When a function body contains a sloppy eval, V8 cannot statically know what variables it will access or introduce at runtime. Because eval might dynamically introduce a shadowing variable as a context extension, lookups within that closure must be treated dynamically.

To handle this, V8 introduces the DynamicLocal variable mode. V8 caches the statically known lexical target underneath in a property called local_if_not_shadowed as a fallback. (Note: with statements also introduce dynamic scopes, but for with, V8 falls back to pure Dynamic variables and emits LdaLookupSlot, which unconditionally calls out to the runtime with no fast path!).

Example 1: The Challenge of Eval

javascript
function testEval() {
  eval("console.log(y)"); // Throws ReferenceError! 'y' is in the TDZ.
  let y = 20;
}

The source position of console.log(y) inside the eval string is 0 (relative to the string's start). If V8 were to use this raw position 0 when looking up y in the outer scope, it would almost always appear to be before the outer variable's declaration, triggering unnecessary hole checks (even if the eval was called after the variable was initialized!).

To solve this, when V8's scope walk crosses the boundary out of an eval scope, it simply swaps the raw inner access_position (which might be 0) with the exact source position of the eval() call in the outer scope. From that point onward, the access is correctly evaluated as if it had physically occurred where eval() was invoked!

Example 2: Visualizing local_if_not_shadowed

Let's "fake-add" the DynamicLocal concept into the JavaScript code to visualize how it links to the outer variable:

javascript
function outer() {
  // let x = hole

  function inner(str) {
    eval(str); // might introduce a shadowing 'var x'

    // Conceptually, V8 sees 'x' here as:
    // Proxy(x) -> DynamicLocal [local_if_not_shadowed -> Variable(x in outer)]
    console.log(x);
  }

  let x = 10; // Statically resolved outer variable
}

In this scenario, the access to x inside inner becomes a DynamicLocal. V8 caches x from the outer scope inside local_if_not_shadowed. If str does not declare a var x at runtime, V8 falls back to reading the cached x from the outer scope.

Can the underlying variable be in the same closure as the eval?

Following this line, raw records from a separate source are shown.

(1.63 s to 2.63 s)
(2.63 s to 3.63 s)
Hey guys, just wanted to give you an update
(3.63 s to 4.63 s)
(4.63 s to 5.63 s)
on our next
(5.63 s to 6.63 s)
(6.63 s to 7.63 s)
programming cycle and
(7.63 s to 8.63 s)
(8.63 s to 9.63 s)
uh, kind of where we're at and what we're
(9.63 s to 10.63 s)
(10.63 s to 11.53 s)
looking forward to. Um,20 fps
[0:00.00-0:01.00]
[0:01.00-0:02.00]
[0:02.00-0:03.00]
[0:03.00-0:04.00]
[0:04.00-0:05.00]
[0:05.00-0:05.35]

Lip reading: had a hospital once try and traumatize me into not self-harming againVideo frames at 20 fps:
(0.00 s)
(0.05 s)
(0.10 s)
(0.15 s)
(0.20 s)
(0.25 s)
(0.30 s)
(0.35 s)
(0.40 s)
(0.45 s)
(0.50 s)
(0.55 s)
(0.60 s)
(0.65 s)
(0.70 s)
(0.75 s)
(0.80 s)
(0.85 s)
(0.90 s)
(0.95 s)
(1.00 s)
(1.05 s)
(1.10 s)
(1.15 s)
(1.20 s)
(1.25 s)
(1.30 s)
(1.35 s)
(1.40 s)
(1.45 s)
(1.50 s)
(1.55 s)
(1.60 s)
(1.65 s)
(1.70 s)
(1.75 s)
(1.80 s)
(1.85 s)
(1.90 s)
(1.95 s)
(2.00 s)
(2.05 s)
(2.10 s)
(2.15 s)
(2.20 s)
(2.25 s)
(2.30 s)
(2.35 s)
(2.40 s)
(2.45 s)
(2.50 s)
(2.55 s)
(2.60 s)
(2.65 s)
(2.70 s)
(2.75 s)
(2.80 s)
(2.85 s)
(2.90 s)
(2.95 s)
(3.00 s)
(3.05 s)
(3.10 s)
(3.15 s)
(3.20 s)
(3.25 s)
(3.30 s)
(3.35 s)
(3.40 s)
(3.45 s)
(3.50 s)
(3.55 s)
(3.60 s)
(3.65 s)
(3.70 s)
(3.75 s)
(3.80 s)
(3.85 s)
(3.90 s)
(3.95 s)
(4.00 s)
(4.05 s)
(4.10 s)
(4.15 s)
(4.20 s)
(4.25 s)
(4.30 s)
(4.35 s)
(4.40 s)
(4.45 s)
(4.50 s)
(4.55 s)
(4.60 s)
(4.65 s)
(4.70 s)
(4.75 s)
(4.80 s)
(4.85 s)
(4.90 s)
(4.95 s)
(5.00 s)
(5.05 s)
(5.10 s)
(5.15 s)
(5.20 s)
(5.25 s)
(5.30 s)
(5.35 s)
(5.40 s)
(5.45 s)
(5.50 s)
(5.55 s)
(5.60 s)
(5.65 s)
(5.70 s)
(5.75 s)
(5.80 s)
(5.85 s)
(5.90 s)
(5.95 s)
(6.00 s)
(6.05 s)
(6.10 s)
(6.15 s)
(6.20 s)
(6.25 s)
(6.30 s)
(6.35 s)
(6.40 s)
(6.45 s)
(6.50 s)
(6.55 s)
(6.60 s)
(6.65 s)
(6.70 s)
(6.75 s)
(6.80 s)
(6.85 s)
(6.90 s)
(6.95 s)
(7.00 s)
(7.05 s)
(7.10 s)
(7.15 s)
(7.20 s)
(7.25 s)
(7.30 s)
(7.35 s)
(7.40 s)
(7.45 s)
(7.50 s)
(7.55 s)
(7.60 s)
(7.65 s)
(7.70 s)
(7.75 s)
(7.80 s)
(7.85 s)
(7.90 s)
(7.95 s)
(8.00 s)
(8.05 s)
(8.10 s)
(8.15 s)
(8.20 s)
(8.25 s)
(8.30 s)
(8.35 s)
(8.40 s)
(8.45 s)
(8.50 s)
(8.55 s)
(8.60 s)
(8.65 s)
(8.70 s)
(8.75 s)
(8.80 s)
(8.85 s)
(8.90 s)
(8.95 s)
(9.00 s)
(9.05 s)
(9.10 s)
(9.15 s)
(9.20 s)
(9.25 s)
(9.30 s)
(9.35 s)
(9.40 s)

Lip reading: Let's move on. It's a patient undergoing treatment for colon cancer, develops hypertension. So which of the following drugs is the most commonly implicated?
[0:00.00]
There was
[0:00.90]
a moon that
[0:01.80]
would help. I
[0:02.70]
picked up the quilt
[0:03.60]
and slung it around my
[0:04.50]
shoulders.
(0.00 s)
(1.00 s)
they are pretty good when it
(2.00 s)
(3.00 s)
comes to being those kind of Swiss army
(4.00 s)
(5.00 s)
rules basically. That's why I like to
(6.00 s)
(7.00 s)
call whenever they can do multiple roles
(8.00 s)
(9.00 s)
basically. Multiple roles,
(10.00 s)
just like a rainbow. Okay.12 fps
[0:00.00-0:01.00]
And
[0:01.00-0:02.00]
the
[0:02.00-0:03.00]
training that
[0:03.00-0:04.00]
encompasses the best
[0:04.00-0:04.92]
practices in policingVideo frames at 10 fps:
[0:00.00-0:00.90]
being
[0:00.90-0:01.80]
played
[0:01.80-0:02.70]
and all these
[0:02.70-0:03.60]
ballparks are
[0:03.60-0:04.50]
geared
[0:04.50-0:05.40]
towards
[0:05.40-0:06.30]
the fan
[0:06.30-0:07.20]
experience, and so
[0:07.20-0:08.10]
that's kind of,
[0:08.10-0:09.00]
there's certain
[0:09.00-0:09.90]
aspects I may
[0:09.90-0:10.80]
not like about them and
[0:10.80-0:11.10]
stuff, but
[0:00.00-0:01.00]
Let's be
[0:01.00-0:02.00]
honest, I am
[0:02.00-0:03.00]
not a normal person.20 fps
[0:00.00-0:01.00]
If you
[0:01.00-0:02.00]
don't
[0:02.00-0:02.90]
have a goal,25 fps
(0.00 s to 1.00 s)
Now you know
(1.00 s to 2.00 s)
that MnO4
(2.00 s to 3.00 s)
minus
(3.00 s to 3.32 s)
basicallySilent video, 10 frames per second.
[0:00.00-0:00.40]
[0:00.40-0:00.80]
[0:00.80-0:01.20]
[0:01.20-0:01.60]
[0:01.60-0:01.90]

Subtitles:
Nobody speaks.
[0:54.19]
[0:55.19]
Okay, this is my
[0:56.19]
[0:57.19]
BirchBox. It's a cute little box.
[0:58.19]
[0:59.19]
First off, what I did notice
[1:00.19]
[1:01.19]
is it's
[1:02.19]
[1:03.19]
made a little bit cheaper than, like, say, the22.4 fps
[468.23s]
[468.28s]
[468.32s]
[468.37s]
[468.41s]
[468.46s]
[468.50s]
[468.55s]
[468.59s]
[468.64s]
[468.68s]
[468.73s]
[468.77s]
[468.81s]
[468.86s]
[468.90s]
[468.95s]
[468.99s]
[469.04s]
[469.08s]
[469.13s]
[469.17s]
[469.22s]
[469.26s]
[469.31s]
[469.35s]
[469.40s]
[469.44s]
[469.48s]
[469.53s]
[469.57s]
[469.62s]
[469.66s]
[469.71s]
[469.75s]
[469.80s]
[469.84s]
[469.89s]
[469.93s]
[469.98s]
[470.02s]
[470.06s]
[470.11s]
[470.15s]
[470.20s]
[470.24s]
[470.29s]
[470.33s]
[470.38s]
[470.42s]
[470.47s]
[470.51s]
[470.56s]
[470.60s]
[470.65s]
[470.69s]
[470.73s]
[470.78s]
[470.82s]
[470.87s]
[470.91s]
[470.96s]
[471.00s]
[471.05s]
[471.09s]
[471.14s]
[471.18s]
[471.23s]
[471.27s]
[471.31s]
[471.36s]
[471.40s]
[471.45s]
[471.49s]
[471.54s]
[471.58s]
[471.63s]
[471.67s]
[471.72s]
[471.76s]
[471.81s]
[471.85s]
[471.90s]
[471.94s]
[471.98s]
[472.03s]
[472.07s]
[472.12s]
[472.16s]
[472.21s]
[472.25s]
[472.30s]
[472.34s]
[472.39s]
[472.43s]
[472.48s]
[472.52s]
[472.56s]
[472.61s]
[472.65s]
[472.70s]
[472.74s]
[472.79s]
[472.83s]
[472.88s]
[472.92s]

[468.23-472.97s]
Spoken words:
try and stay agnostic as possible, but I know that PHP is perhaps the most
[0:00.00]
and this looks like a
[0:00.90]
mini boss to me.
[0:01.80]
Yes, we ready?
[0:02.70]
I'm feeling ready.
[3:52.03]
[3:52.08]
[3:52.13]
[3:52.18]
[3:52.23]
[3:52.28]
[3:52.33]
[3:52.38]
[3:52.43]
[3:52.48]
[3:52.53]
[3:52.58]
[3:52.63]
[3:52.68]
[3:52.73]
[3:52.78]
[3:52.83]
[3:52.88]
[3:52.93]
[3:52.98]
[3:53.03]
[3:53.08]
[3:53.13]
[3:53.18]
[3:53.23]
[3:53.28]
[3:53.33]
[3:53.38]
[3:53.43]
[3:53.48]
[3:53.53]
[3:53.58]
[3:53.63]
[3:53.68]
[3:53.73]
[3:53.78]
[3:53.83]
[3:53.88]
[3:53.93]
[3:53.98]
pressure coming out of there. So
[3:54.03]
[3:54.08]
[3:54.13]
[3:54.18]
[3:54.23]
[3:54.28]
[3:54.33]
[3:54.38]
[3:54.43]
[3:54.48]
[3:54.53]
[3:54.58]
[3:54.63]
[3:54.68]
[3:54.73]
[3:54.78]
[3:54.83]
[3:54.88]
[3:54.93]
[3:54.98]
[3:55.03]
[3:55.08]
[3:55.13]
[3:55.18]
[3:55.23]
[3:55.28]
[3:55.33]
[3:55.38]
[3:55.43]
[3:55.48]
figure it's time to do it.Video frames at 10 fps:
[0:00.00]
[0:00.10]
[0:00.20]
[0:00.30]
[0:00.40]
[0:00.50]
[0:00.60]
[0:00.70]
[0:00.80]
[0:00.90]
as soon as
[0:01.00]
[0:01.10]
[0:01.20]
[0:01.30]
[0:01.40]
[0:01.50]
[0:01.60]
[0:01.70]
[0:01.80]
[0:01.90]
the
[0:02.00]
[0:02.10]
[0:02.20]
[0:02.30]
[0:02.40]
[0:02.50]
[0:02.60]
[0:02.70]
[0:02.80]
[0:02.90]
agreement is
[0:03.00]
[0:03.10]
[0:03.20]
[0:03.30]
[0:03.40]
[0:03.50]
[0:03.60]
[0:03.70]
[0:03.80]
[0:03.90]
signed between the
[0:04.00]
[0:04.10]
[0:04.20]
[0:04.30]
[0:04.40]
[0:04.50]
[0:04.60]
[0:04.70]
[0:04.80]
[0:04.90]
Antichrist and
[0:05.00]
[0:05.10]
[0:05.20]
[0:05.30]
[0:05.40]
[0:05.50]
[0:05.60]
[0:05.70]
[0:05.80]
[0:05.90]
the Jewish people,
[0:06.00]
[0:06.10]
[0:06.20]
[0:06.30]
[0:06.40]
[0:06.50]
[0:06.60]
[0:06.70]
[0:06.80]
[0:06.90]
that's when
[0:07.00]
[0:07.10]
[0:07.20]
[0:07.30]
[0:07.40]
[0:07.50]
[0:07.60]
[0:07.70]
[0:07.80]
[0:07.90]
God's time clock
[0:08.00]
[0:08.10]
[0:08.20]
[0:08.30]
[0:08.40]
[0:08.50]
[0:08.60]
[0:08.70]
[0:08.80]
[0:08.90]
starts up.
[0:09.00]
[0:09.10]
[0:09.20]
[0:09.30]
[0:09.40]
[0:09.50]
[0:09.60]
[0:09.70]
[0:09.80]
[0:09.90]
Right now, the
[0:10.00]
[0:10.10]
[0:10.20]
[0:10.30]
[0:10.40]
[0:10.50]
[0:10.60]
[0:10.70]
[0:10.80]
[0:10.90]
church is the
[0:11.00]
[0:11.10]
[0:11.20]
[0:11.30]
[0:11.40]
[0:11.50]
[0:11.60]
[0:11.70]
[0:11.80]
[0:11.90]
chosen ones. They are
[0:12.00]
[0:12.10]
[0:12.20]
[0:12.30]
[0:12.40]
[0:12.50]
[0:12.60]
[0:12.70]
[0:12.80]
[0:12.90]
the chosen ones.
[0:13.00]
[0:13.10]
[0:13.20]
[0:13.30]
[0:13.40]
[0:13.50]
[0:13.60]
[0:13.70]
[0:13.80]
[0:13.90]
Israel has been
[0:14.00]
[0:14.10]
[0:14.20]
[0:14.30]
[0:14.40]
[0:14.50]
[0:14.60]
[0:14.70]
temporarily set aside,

No. To understand why, we must first clarify where DynamicLocal variables are introduced: they are created in the body's declaration scope if that body contains an eval call within the closure. This is because the eval might dynamically introduce variables into that declaration scope at runtime, potentially shadowing existing variables.

Given that, we look at how V8 handles different variable modes in this scenario:

  • For let and const: eval can only introduce var declarations into the outer scope (since let and const stay strictly local to the eval itself). If we have a let or const variable in that same closure scope, attempting to introduce a var with the same name via eval is a SyntaxError in JavaScript. Thus, a valid DynamicLocal representing a TDZ variable can never be shadowed by eval in the same closure.
  • For standard var: If eval introduces a var that matches an existing var in the same closure, V8 simply resolves it directly or merges them rather than creating a DynamicLocal.
  • For VarBlock scopes: A VarBlock is a block scope that acts as a declaration scope. V8 uses them for class static blocks and for functions with non-simple parameters. Since classes are always in strict mode, an eval inside a class static block cannot introduce dynamic variables, so DynamicLocal is never needed there. For functions with non-simple parameters, a DynamicLocal inside the VarBlock body could target a variable outside of it but within the same closure (like function parameters). However, these parameters are always kCreatedInitialized in V8, meaning they never need a hole check!

Therefore, for any variable that actually requires a hole check (i.e., let and const variables), the shadowed target must always be in a different, outer closure! Thus, same_closure_scope is guaranteed to be false for these lookups.